--- Given records Enclosed Below ---

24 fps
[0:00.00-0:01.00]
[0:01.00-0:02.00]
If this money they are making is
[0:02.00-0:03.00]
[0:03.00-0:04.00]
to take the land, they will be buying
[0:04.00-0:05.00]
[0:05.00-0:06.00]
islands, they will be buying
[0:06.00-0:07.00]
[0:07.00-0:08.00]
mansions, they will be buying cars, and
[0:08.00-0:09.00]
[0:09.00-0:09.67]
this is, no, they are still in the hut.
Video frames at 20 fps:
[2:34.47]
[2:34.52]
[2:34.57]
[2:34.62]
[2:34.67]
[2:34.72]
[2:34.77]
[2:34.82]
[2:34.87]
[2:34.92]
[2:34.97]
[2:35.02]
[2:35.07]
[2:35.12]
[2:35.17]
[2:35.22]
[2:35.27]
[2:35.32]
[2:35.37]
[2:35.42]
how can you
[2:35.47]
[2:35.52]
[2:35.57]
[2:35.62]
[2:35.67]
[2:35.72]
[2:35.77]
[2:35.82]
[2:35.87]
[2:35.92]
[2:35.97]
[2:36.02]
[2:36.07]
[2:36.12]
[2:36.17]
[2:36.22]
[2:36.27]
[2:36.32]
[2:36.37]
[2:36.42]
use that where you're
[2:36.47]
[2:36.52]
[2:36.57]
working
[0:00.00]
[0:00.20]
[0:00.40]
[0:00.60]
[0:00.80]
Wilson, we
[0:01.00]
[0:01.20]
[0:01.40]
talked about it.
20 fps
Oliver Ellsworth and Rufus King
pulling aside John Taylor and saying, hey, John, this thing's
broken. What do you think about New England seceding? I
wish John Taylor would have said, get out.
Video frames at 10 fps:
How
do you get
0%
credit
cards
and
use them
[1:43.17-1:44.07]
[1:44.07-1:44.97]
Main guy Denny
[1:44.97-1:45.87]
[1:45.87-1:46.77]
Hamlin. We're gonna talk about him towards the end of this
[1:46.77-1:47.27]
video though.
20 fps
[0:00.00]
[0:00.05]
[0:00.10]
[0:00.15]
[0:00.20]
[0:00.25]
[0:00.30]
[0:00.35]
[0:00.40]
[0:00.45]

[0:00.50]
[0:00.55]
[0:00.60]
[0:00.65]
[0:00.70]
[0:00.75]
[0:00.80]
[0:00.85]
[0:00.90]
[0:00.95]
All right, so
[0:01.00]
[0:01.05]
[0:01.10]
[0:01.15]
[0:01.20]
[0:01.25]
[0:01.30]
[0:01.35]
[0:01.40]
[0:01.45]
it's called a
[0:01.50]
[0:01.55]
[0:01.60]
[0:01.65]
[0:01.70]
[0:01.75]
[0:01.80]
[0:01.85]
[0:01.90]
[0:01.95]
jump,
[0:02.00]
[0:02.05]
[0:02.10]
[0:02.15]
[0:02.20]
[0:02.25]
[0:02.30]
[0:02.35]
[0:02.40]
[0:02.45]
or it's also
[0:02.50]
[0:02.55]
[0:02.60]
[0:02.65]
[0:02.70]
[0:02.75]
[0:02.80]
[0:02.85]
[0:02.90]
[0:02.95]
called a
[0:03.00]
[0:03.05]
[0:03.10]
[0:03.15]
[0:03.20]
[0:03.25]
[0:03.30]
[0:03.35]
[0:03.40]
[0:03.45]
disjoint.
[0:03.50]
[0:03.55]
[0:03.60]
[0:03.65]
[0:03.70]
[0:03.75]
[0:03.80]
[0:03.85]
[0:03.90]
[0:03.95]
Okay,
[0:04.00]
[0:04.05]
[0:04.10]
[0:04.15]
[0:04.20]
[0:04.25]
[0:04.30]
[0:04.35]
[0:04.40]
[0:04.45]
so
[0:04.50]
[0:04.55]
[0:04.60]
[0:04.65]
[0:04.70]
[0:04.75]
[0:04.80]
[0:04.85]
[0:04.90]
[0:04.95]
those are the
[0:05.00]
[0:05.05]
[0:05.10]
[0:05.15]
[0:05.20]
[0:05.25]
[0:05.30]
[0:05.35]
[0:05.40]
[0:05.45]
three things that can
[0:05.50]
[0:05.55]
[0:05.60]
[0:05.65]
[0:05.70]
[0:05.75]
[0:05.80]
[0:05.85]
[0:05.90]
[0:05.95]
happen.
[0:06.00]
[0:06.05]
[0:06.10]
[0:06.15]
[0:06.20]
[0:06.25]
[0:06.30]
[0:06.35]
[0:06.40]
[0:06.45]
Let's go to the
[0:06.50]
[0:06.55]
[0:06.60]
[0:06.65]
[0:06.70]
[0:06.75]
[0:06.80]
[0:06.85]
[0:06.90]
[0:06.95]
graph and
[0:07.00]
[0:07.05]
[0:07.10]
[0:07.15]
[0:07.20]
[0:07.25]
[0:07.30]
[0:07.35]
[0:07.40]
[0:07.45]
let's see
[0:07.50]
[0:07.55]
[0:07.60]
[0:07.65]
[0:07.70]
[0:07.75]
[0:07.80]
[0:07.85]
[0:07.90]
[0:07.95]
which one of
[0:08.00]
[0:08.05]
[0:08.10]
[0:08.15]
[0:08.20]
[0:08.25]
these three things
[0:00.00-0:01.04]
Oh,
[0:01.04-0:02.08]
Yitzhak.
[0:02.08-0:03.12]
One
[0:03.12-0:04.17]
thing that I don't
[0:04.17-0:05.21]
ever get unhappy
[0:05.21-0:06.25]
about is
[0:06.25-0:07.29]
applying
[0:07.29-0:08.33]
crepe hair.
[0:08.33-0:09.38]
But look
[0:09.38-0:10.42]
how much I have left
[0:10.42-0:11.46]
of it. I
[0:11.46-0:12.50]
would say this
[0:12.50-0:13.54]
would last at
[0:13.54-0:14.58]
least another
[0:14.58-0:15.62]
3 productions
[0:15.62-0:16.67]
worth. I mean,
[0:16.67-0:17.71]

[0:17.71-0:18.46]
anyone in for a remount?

--- End of Enclosed Given records ---

• What is expected
Print the listing above in its entirety, with every line exact.

• Output
24 fps
[0:00.00-0:01.00]
[0:01.00-0:02.00]
If this money they are making is
[0:02.00-0:03.00]
[0:03.00-0:04.00]
to take the land, they will be buying
[0:04.00-0:05.00]
[0:05.00-0:06.00]
islands, they will be buying
[0:06.00-0:07.00]
[0:07.00-0:08.00]
mansions, they will be buying cars, and
[0:08.00-0:09.00]
[0:09.00-0:09.67]
this is, no, they are still in the hut.
Video frames at 20 fps:
[2:34.47]
[2:34.52]
[2:34.57]
[2:34.62]
[2:34.67]
[2:34.72]
[2:34.77]
[2:34.82]
[2:34.87]
[2:34.92]
[2:34.97]
[2:35.02]
[2:35.07]
[2:35.12]
[2:35.17]
[2:35.22]
[2:35.27]
[2:35.32]
[2:35.37]
[2:35.42]
how can you
[2:35.47]
[2:35.52]
[2:35.57]
[2:35.62]
[2:35.67]
[2:35.72]
[2:35.77]
[2:35.82]
[2:35.87]
[2:35.92]
[2:35.97]
[2:36.02]
[2:36.07]
[2:36.12]
[2:36.17]
[2:36.22]
[2:36.27]
[2:36.32]
[2:36.37]
[2:36.42]
use that where you're
[2:36.47]
[2:36.52]
[2:36.57]
working
[0:00.00]
[0:00.20]
[0:00.40]
[0:00.60]
[0:00.80]
Wilson, we
[0:01.00]
[0:01.20]
[0:01.40]
talked about it.
20 fps
Oliver Ellsworth and Rufus King
pulling aside John Taylor and saying, hey, John, this thing's
broken. What do you think about New England seceding? I
wish John Taylor would have said, get out.
Video frames at 10 fps:
How
do you get
0%
credit
cards
and
use them
[1:43.17-1:44.07]
[1:44.07-1:44.97]
Main guy Denny
[1:44.97-1:45.87]
[1:45.87-1:46.77]
Hamlin. We're gonna talk about him towards the end of this
[1:46.77-1:47.27]
video though.
20 fps
[0:00.00]
[0:00.05]
[0:00.10]
[0:00.15]
[0:00.20]
[0:00.25]
[0:00.30]
[0:00.35]
[0:00.40]
[0:00.45]

[0:00.50]
[0:00.55]
[0:00.60]
[0:00.65]
[0:00.70]
[0:00.75]
[0:00.80]
[0:00.85]
[0:00.90]
[0:00.95]
All right, so
[0:01.00]
[0:01.05]
[0:01.10]
[0:01.15]
[0:01.20]
[0:01.25]
[0:01.30]
[0:01.35]
[0:01.40]
[0:01.45]
it's called a
[0:01.50]
[0:01.55]
[0:01.60]
[0:01.65]
[0:01.70]
[0:01.75]
[0:01.80]
[0:01.85]
[0:01.90]
[0:01.95]
jump,
[0:02.00]
[0:02.05]
[0:02.10]
[0:02.15]
[0:02.20]
[0:02.25]
[0:02.30]
[0:02.35]
[0:02.40]
[0:02.45]
or it's also
[0:02.50]
[0:02.55]
[0:02.60]
[0:02.65]
[0:02.70]
[0:02.75]
[0:02.80]
[0:02.85]
[0:02.90]
[0:02.95]
called a
[0:03.00]
[0:03.05]
[0:03.10]
[0:03.15]
[0:03.20]
[0:03.25]
[0:03.30]
[0:03.35]
[0:03.40]
[0:03.45]
disjoint.
[0:03.50]
[0:03.55]
[0:03.60]
[0:03.65]
[0:03.70]
[0:03.75]
[0:03.80]
[0:03.85]
[0:03.90]
[0:03.95]
Okay,
[0:04.00]
[0:04.05]
[0:04.10]
[0:04.15]
[0:04.20]
[0:04.25]
[0:04.30]
[0:04.35]
[0:04.40]
[0:04.45]
so
[0:04.50]
[0:04.55]
[0:04.60]
[0:04.65]
[0:04.70]
[0:04.75]
[0:04.80]
[0:04.85]
[0:04.90]
[0:04.95]
those are the
[0:05.00]
[0:05.05]
[0:05.10]
[0:05.15]
[0:05.20]
[0:05.25]
[0:05.30]
[0:05.35]
[0:05.40]
[0:05.45]
three things that can
[0:05.50]
[0:05.55]
[0:05.60]
[0:05.65]
[0:05.70]
[0:05.75]
[0:05.80]
[0:05.85]
[0:05.90]
[0:05.95]
happen.
[0:06.00]
[0:06.05]
[0:06.10]
[0:06.15]
[0:06.20]
[0:06.25]
[0:06.30]
[0:06.35]
[0:06.40]
[0:06.45]
Let's go to the
[0:06.50]
[0:06.55]
[0:06.60]
[0:06.65]
[0:06.70]
[0:06.75]
[0:06.80]
[0:06.85]
[0:06.90]
[0:06.95]
graph and
[0:07.00]
[0:07.05]
[0:07.10]
[0:07.15]
[0:07.20]
[0:07.25]
[0:07.30]
[0:07.35]
[0:07.40]
[0:07.45]
let's see
[0:07.50]
[0:07.55]
[0:07.60]
[0:07.65]
[0:07.70]
[0:07.75]
[0:07.80]
[0:07.85]
[0:07.90]
[0:07.95]
which one of
[0:08.00]
[0:08.05]
[0:08.10]
[0:08.15]
[0:08.20]
[0:08.25]
these three things
[0:00.00-0:01.04]
Oh,
[0:01.04-0:02.08]
Yitzhak.
[0:02.08-0:03.12]
One
[0:03.12-0:04.17]
thing that I don't
[0:04.17-0:05.21]
ever get unhappy
[0:05.21-0:06.25]
about is
[0:06.25-0:07.29]
applying
[0:07.29-0:08.33]
crepe hair.
[0:08.33-0:09.38]
But look
[0:09.38-0:10.42]
how much I have left
[0:10.42-0:11.46]
of it. I
[0:11.46-0:12.50]
would say this
[0:12.50-0:13.54]
would last at
[0:13.54-0:14.58]
least another
[0:14.58-0:15.62]
3 productions
[0:15.62-0:16.67]
worth. I mean,
[0:16.67-0:17.71]

[0:17.71-0:18.46]
anyone in for a remount?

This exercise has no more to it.